Entries shown START
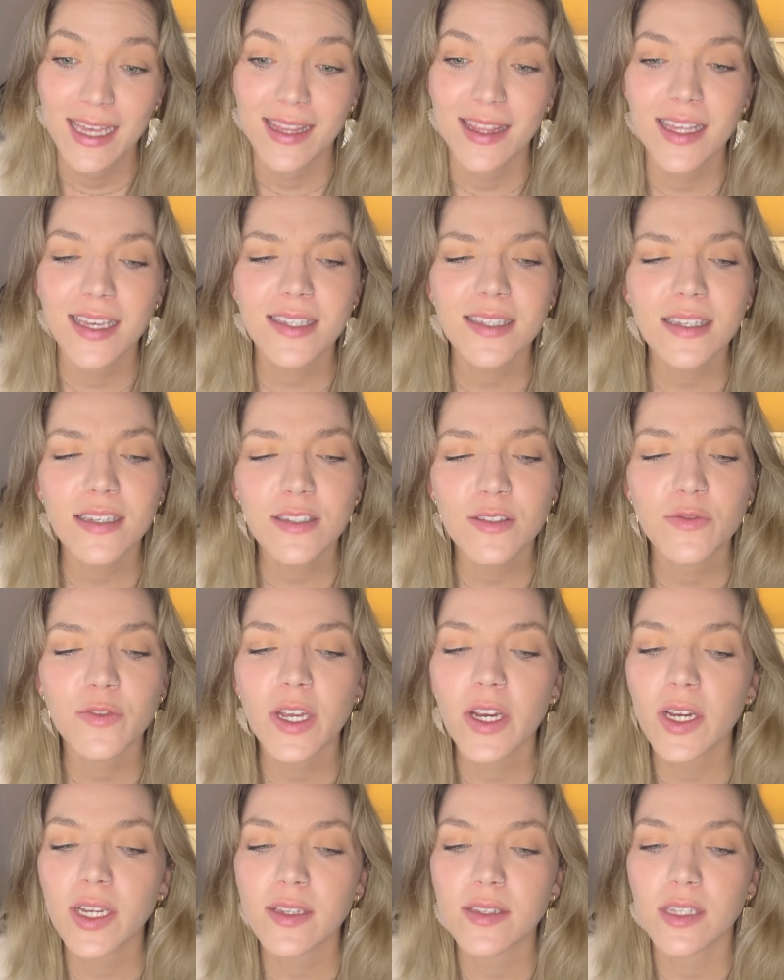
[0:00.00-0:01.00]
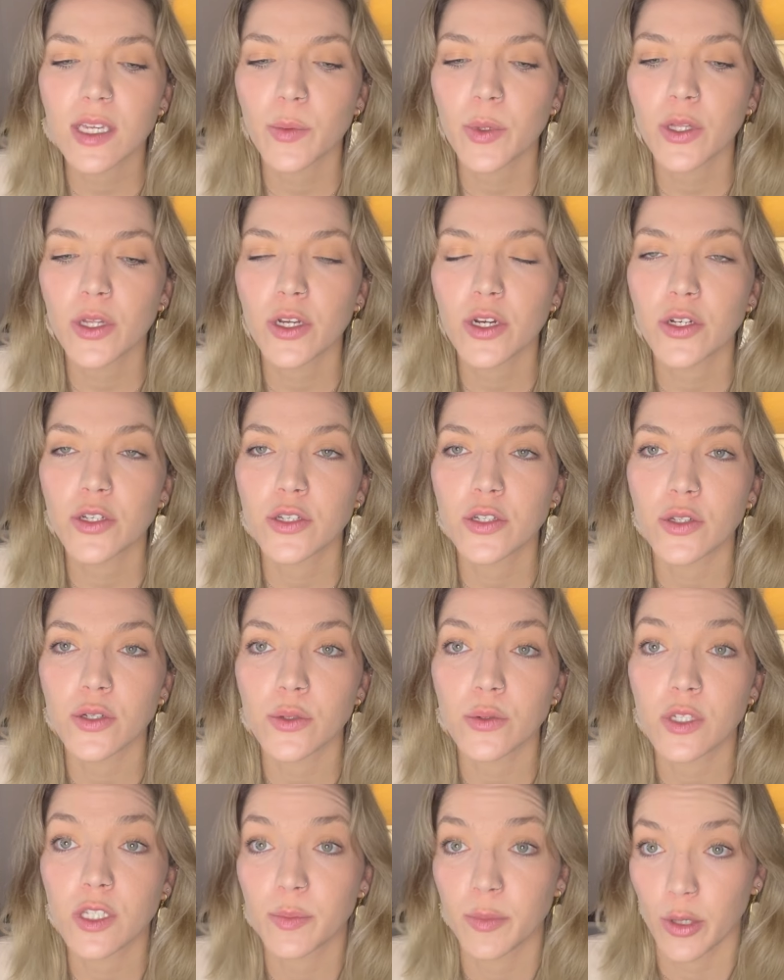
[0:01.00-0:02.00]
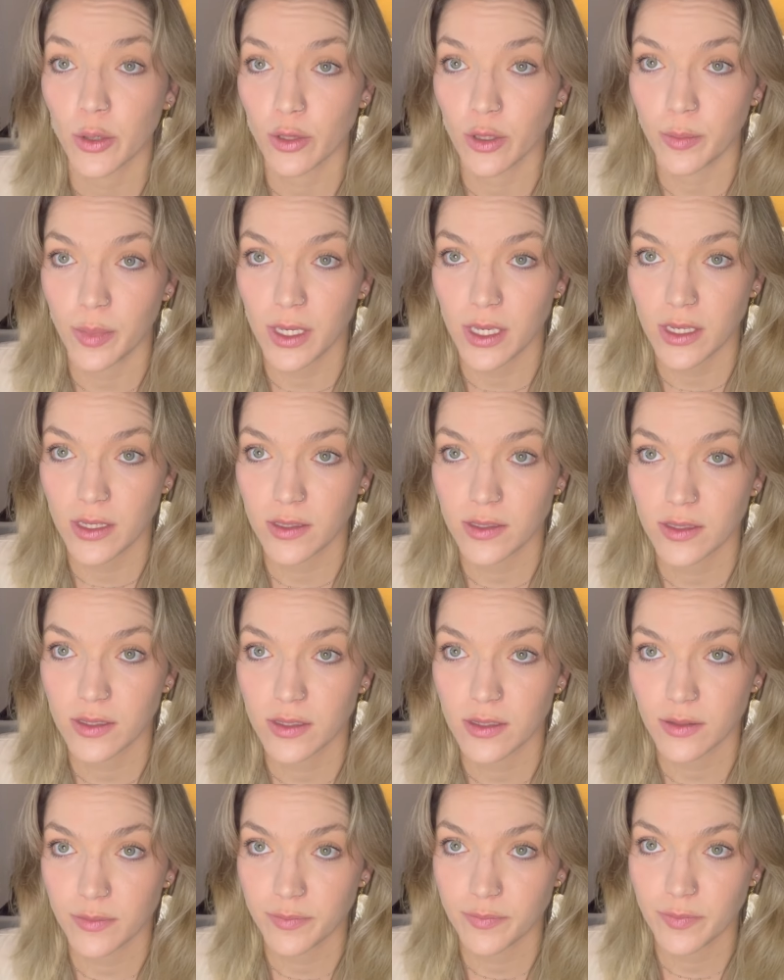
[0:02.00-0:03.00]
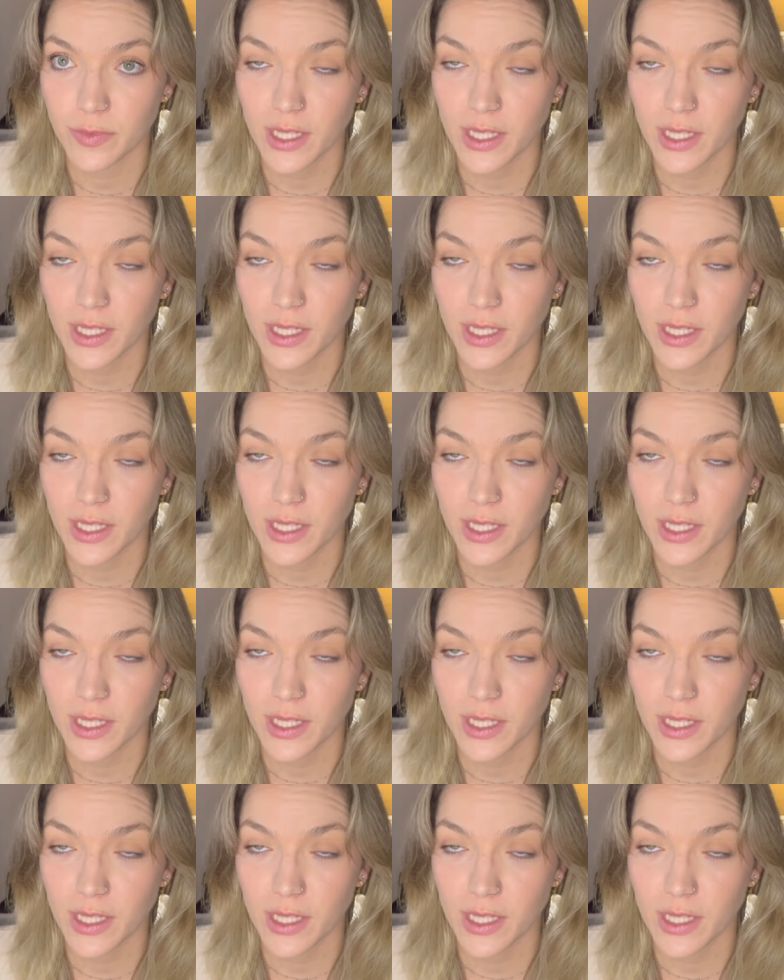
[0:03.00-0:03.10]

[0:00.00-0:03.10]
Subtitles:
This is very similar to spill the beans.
Entries shown END
Entries shown START
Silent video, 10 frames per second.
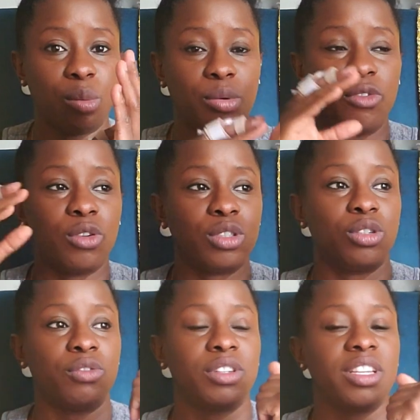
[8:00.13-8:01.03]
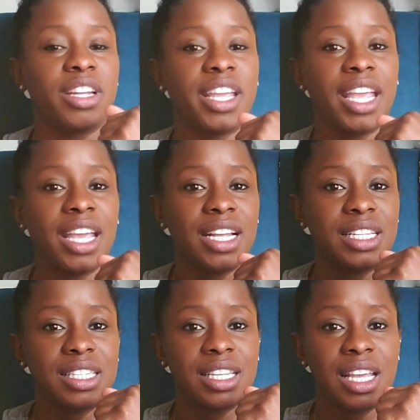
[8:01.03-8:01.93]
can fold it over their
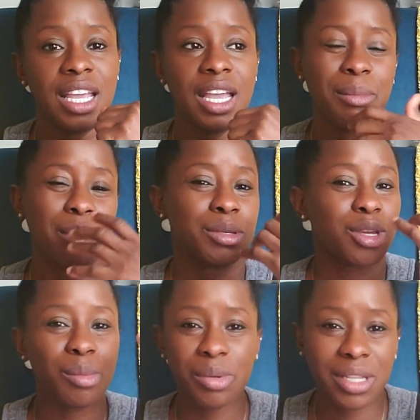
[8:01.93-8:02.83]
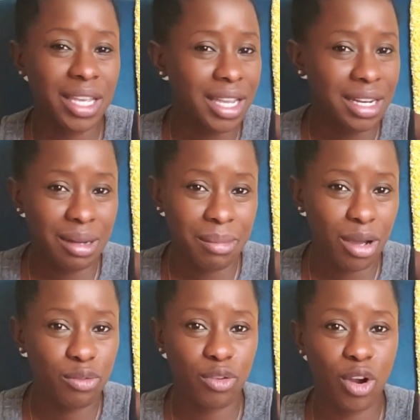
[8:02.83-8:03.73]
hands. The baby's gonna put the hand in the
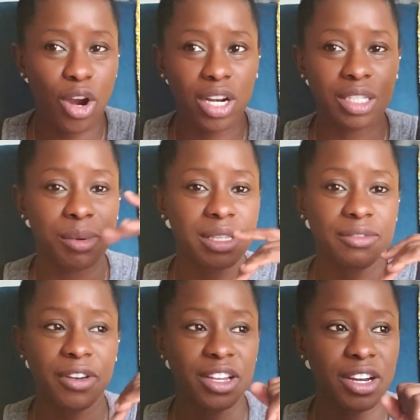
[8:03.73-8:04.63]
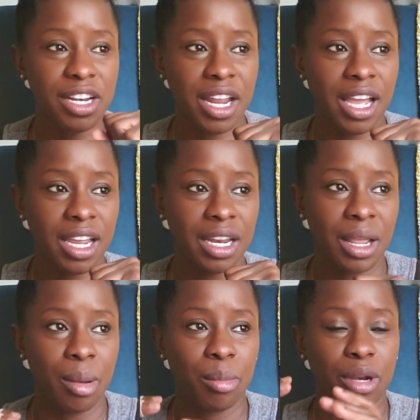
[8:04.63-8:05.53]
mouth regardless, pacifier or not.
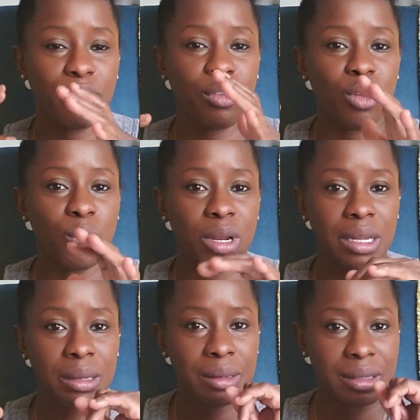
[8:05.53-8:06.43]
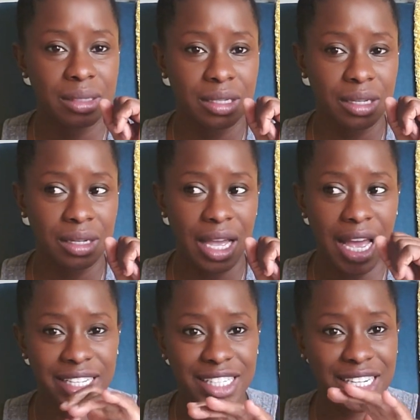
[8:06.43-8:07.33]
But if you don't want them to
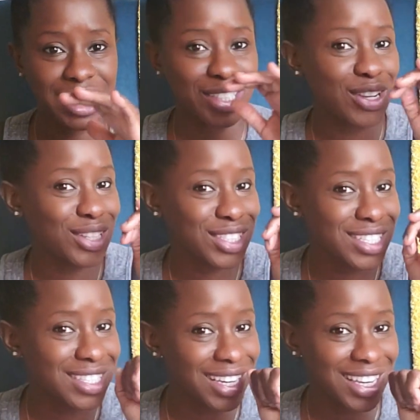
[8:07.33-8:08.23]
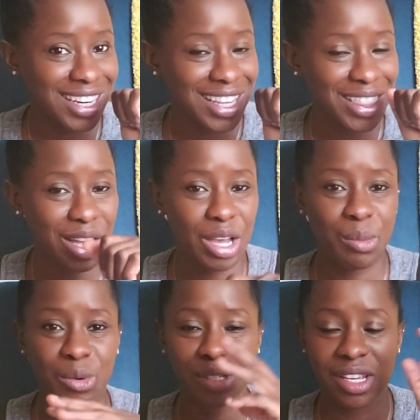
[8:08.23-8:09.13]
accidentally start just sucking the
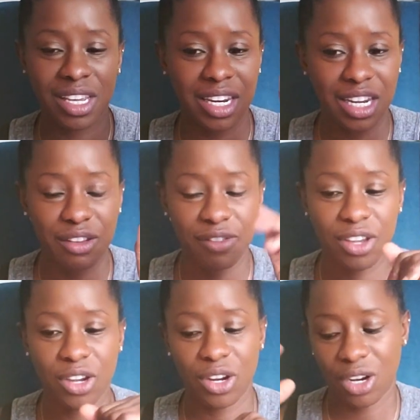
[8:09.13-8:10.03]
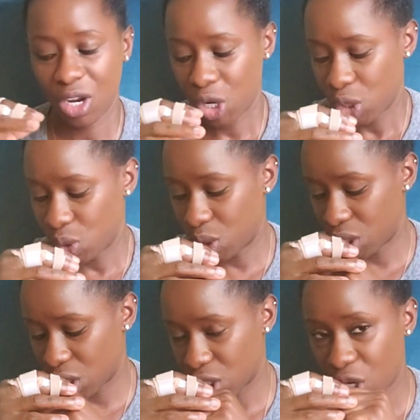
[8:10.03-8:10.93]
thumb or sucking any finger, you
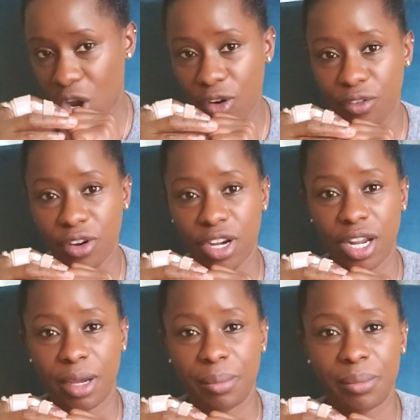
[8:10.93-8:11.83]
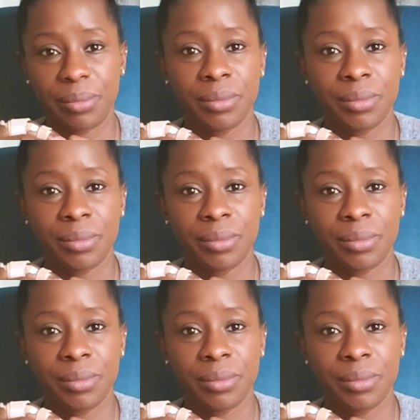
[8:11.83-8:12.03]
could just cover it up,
Entries shown END
Entries shown START
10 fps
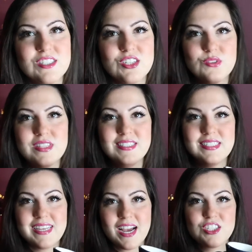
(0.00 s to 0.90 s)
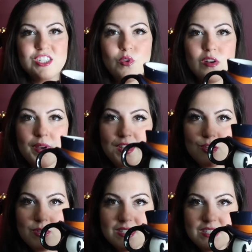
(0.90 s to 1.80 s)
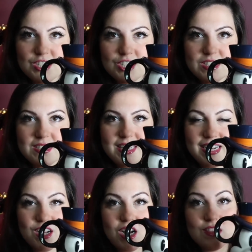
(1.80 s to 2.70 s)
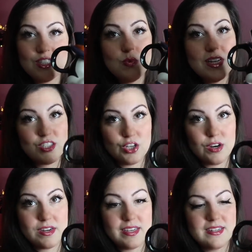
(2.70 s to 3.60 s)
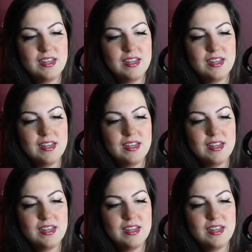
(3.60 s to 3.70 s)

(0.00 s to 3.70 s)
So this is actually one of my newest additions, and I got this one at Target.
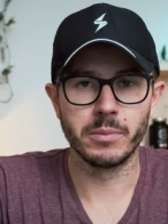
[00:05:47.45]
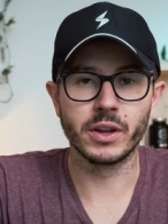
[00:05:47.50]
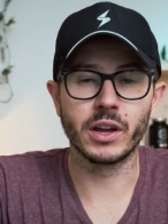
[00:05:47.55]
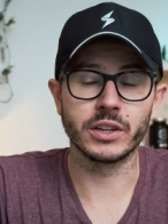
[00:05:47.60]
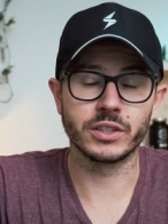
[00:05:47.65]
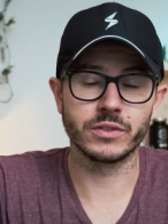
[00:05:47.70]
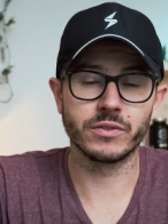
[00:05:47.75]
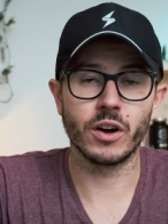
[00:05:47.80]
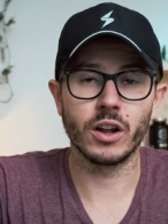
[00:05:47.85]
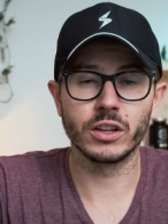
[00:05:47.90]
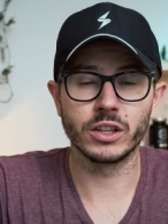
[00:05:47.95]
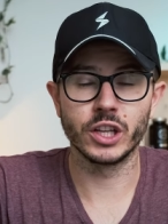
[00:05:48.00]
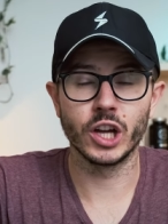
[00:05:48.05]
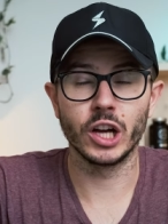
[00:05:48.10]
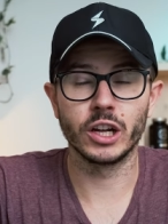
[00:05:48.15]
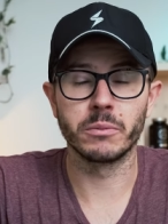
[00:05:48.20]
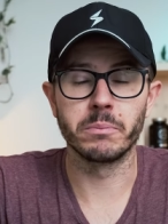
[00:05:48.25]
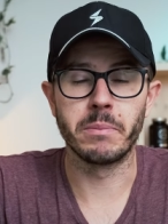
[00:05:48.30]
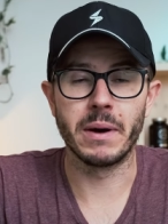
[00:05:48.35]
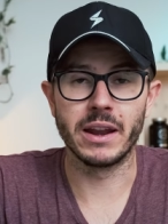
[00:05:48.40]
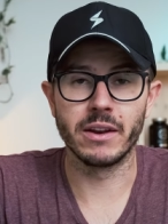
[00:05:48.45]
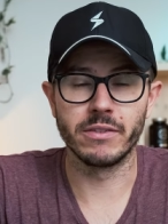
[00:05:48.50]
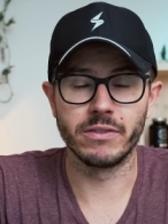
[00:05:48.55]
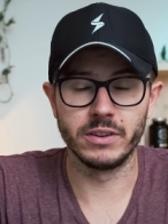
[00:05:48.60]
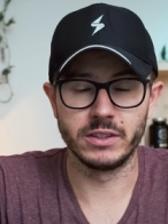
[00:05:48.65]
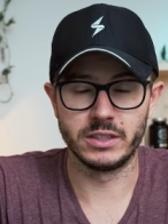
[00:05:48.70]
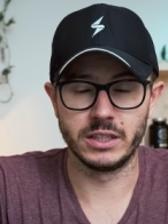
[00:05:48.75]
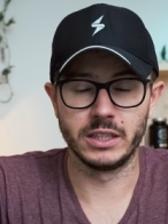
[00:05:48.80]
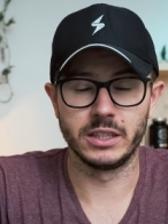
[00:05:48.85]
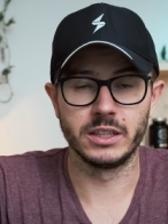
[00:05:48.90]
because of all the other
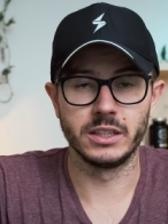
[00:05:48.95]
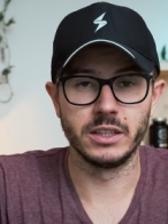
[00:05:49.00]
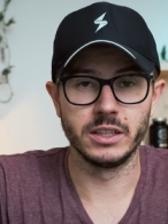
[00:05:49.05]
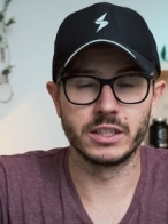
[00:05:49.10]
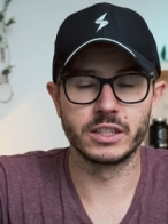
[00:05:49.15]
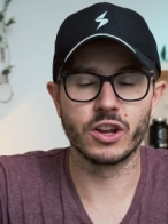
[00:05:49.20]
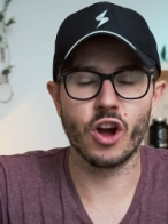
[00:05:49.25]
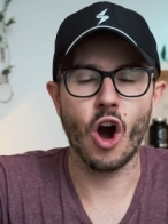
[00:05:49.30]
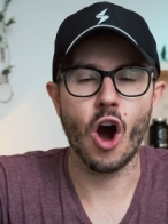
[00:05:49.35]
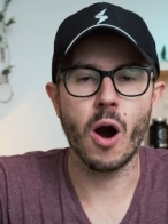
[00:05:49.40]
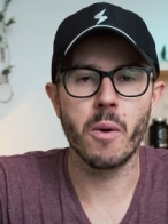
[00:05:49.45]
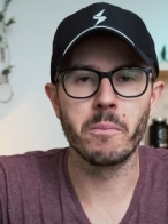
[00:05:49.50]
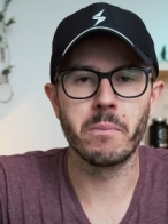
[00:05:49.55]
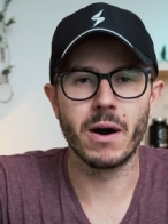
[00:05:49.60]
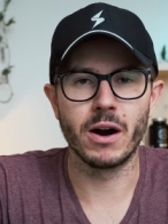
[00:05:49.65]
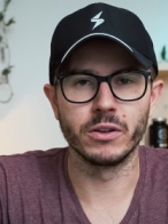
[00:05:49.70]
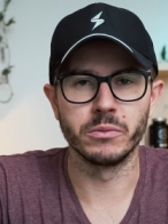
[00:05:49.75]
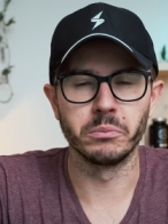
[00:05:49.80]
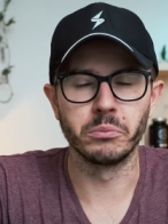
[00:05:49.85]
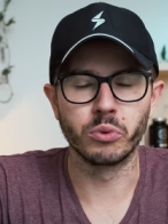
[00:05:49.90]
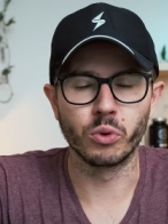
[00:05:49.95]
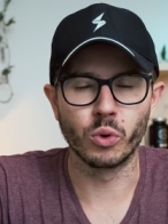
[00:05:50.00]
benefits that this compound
Entries shown END
## Instructions for the task
Only the lines above from the one with "[00:05:48.80]" to the one with "[00:05:49.70]" should be printed, both included and exactly as written; no picture belongs in the copy.

## Your solution
[00:05:48.80]
[00:05:48.85]
[00:05:48.90]
because of all the other
[00:05:48.95]
[00:05:49.00]
[00:05:49.05]
[00:05:49.10]
[00:05:49.15]
[00:05:49.20]
[00:05:49.25]
[00:05:49.30]
[00:05:49.35]
[00:05:49.40]
[00:05:49.45]
[00:05:49.50]
[00:05:49.55]
[00:05:49.60]
[00:05:49.65]
[00:05:49.70]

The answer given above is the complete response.